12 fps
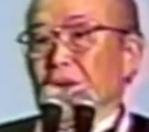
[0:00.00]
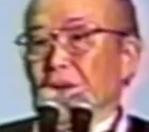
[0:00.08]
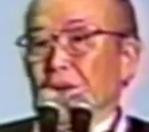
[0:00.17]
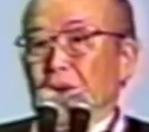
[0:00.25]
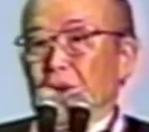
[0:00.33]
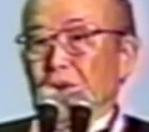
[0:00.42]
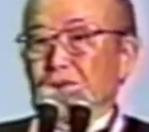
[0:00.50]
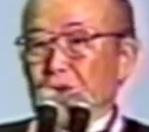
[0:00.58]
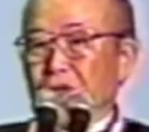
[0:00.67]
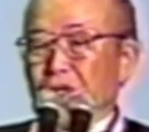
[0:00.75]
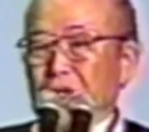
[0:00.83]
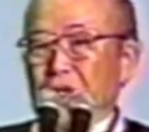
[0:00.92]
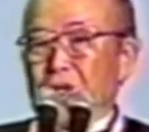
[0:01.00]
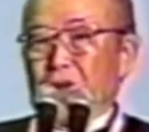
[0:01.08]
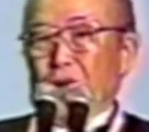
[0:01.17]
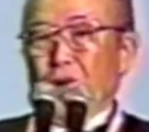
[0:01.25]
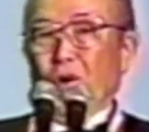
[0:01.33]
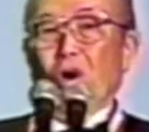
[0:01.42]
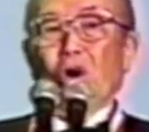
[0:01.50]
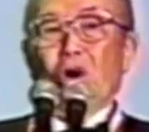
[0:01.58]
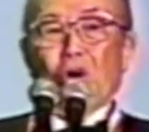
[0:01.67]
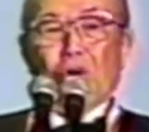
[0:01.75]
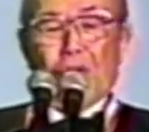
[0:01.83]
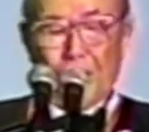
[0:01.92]
e insistir e
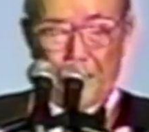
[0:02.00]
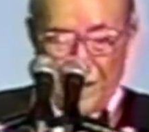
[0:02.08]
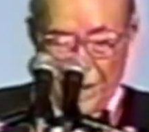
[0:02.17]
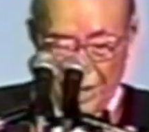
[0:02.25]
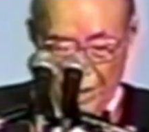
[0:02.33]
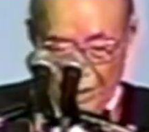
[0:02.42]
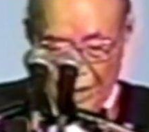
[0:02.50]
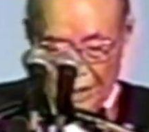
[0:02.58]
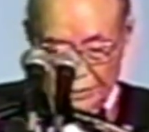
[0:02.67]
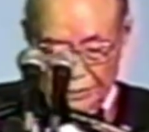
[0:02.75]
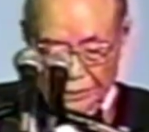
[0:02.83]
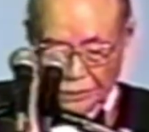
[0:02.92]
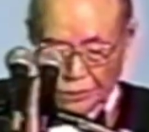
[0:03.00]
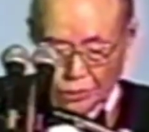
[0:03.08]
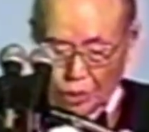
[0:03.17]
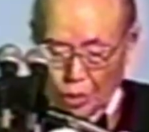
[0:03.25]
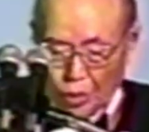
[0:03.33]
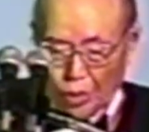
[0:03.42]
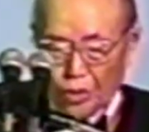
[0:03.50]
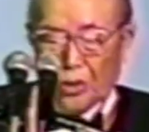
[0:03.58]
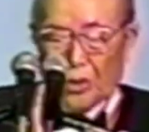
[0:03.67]
insistir, quantas vezes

·····

Write out all the entries exactly, except for the pictures.

12 fps
[0:00.00]
[0:00.08]
[0:00.17]
[0:00.25]
[0:00.33]
[0:00.42]
[0:00.50]
[0:00.58]
[0:00.67]
[0:00.75]
[0:00.83]
[0:00.92]
[0:01.00]
[0:01.08]
[0:01.17]
[0:01.25]
[0:01.33]
[0:01.42]
[0:01.50]
[0:01.58]
[0:01.67]
[0:01.75]
[0:01.83]
[0:01.92]
e insistir e
[0:02.00]
[0:02.08]
[0:02.17]
[0:02.25]
[0:02.33]
[0:02.42]
[0:02.50]
[0:02.58]
[0:02.67]
[0:02.75]
[0:02.83]
[0:02.92]
[0:03.00]
[0:03.08]
[0:03.17]
[0:03.25]
[0:03.33]
[0:03.42]
[0:03.50]
[0:03.58]
[0:03.67]
insistir, quantas vezes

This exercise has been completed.